PROBLEM TO WORK ON:
Copy each line below that contains "frames".

[Stored data entries]
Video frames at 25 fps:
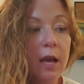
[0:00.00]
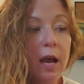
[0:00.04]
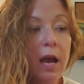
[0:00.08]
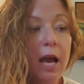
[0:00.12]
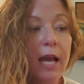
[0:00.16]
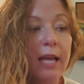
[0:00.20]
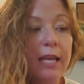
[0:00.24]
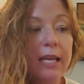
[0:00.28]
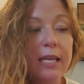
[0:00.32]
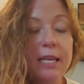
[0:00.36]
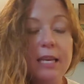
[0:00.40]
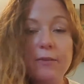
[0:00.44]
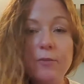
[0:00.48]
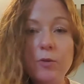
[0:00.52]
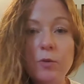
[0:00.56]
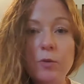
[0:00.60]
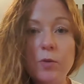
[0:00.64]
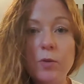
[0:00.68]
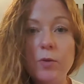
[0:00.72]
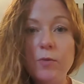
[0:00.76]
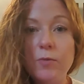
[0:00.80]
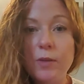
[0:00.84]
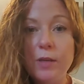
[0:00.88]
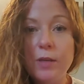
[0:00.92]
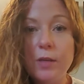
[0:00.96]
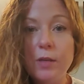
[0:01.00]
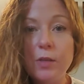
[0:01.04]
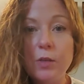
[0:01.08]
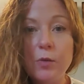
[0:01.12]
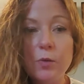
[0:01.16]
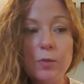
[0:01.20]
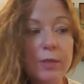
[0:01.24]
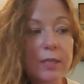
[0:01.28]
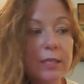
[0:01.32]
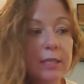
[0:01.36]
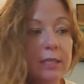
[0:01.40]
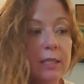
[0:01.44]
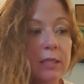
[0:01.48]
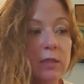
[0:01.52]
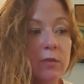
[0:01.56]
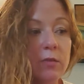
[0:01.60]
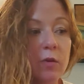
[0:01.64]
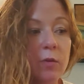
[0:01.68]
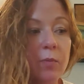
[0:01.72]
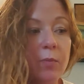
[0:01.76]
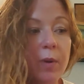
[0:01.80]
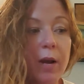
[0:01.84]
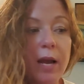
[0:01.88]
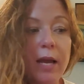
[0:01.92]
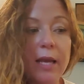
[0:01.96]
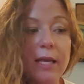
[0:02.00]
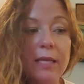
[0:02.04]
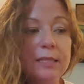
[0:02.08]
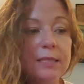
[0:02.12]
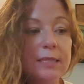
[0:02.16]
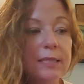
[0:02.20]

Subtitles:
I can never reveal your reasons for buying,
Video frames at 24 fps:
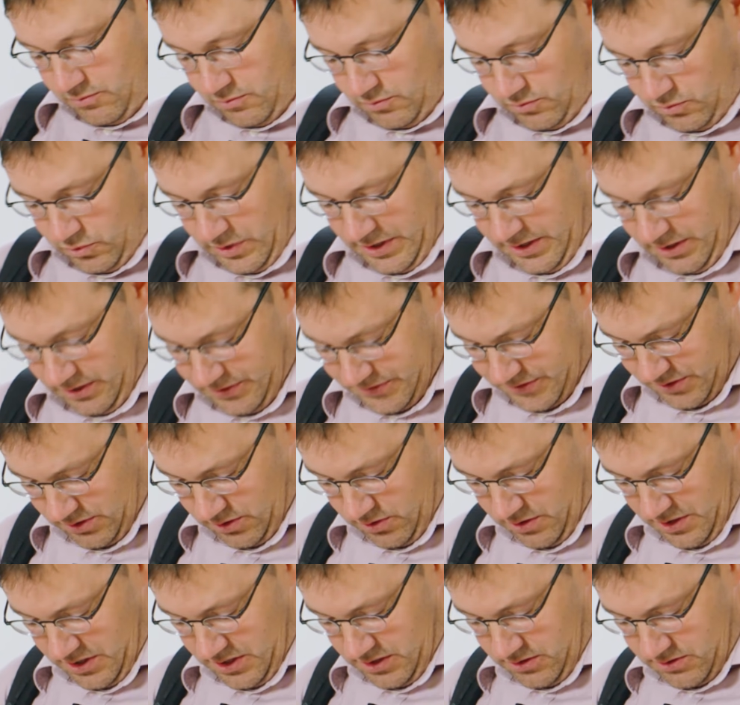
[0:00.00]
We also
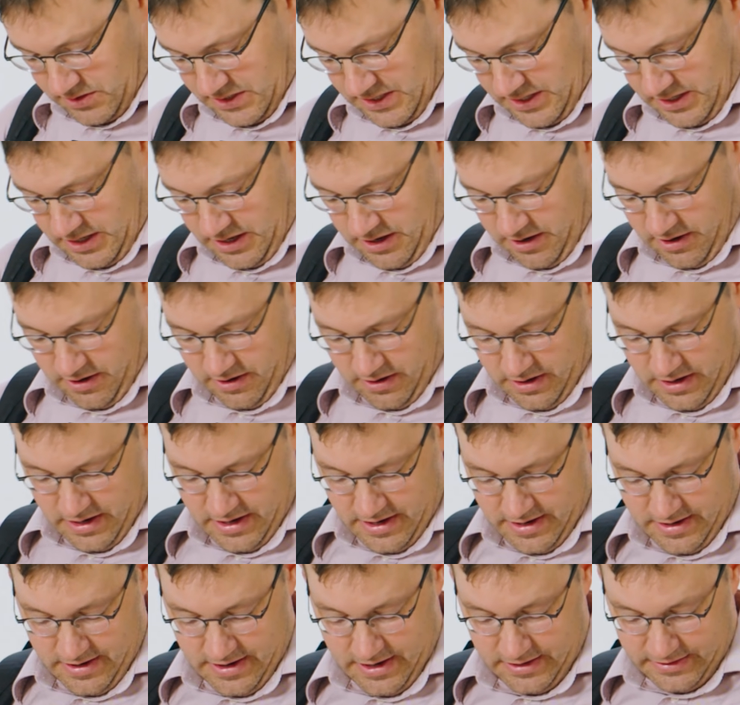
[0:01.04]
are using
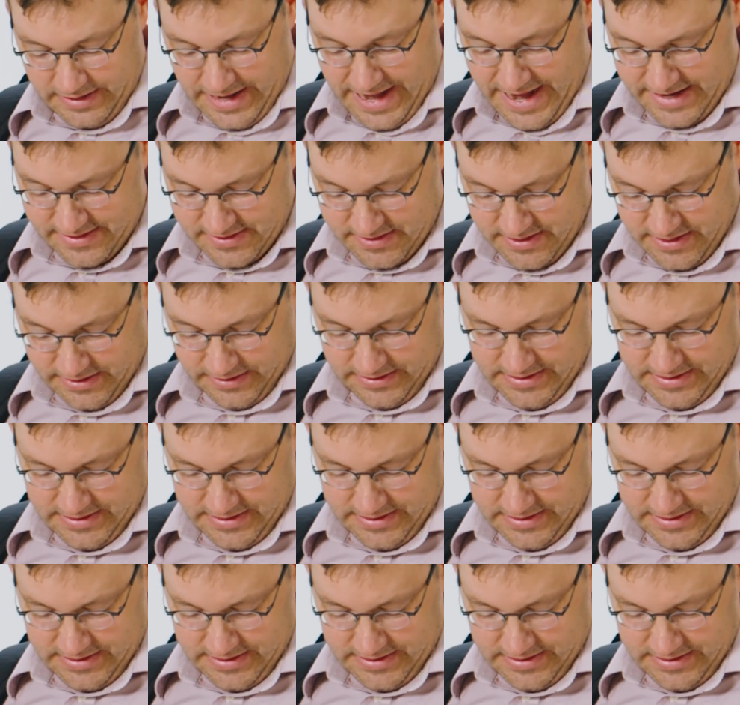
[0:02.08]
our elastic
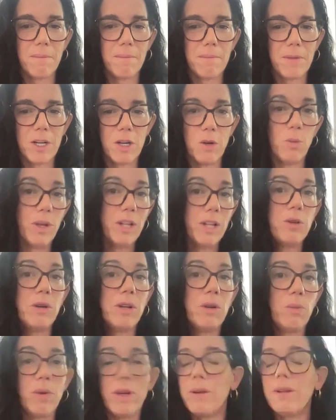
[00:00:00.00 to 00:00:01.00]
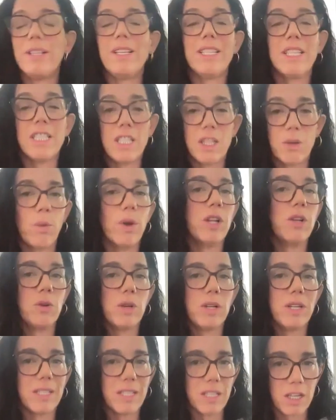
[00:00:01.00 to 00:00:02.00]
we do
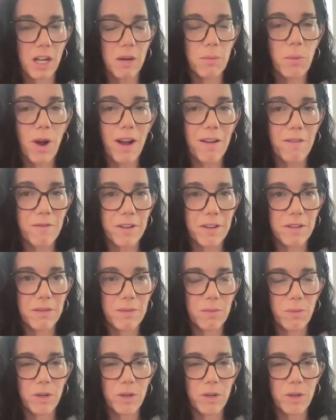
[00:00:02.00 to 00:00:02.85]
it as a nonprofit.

REPLY TO THE TASK:
Video frames at 25 fps:
Video frames at 24 fps:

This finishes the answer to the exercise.